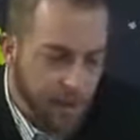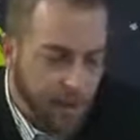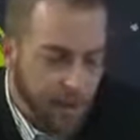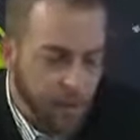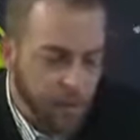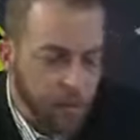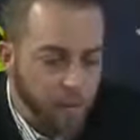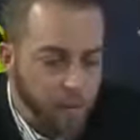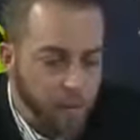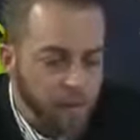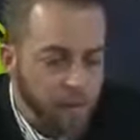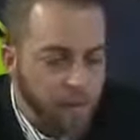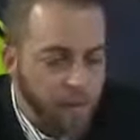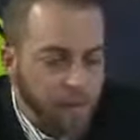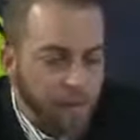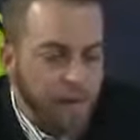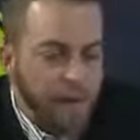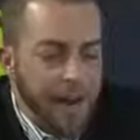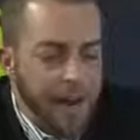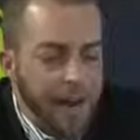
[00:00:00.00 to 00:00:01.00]
Anyways,
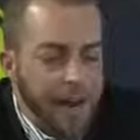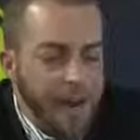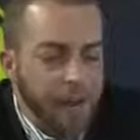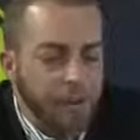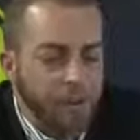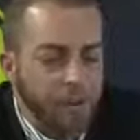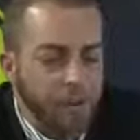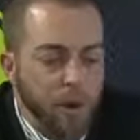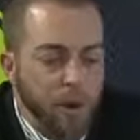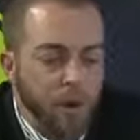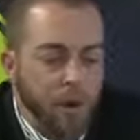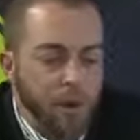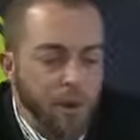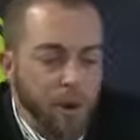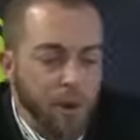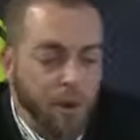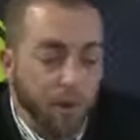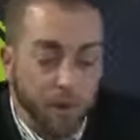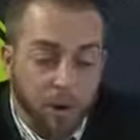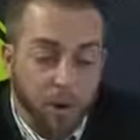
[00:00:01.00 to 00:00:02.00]
today I was wearing
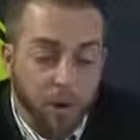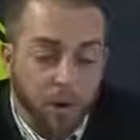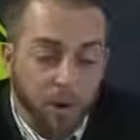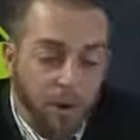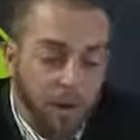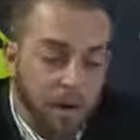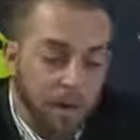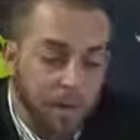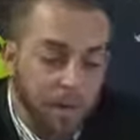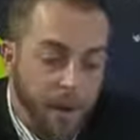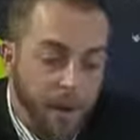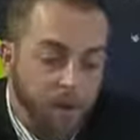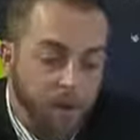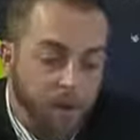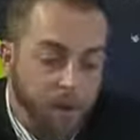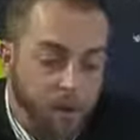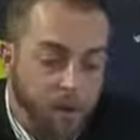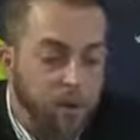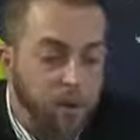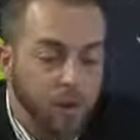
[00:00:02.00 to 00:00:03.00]
my pro Second
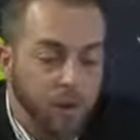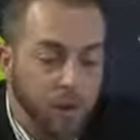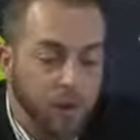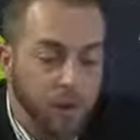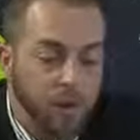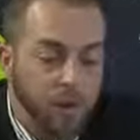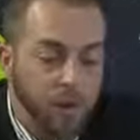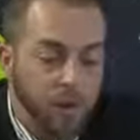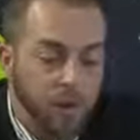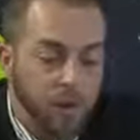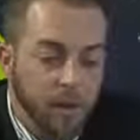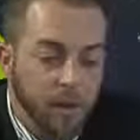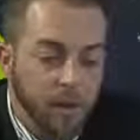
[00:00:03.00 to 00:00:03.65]
Amendment shirt called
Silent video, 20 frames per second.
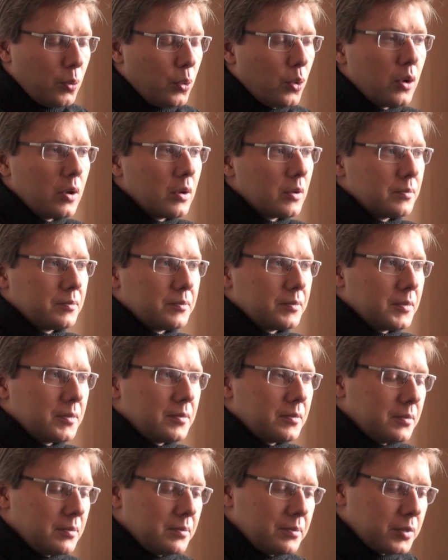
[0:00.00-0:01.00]
a wall,
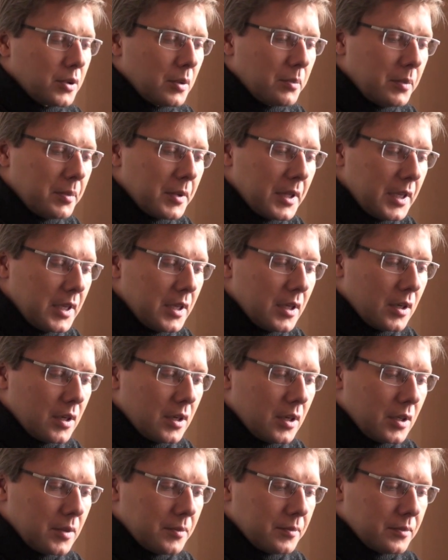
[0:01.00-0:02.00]
probably
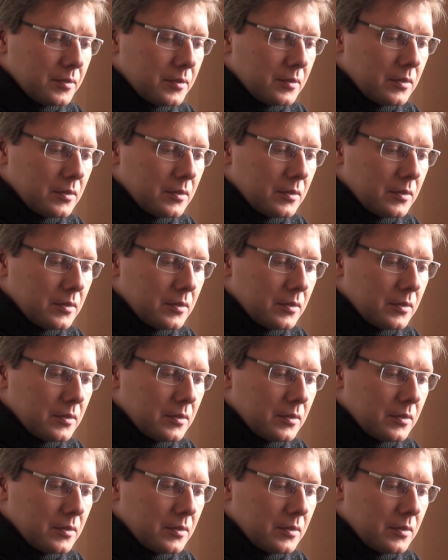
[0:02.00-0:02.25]
um,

-*-*-

Everything in the records above is to be copied exactly, except the pictures.

[00:00:00.00 to 00:00:01.00]
Anyways,
[00:00:01.00 to 00:00:02.00]
today I was wearing
[00:00:02.00 to 00:00:03.00]
my pro Second
[00:00:03.00 to 00:00:03.65]
Amendment shirt called
Silent video, 20 frames per second.
[0:00.00-0:01.00]
a wall,
[0:01.00-0:02.00]
probably
[0:02.00-0:02.25]
um,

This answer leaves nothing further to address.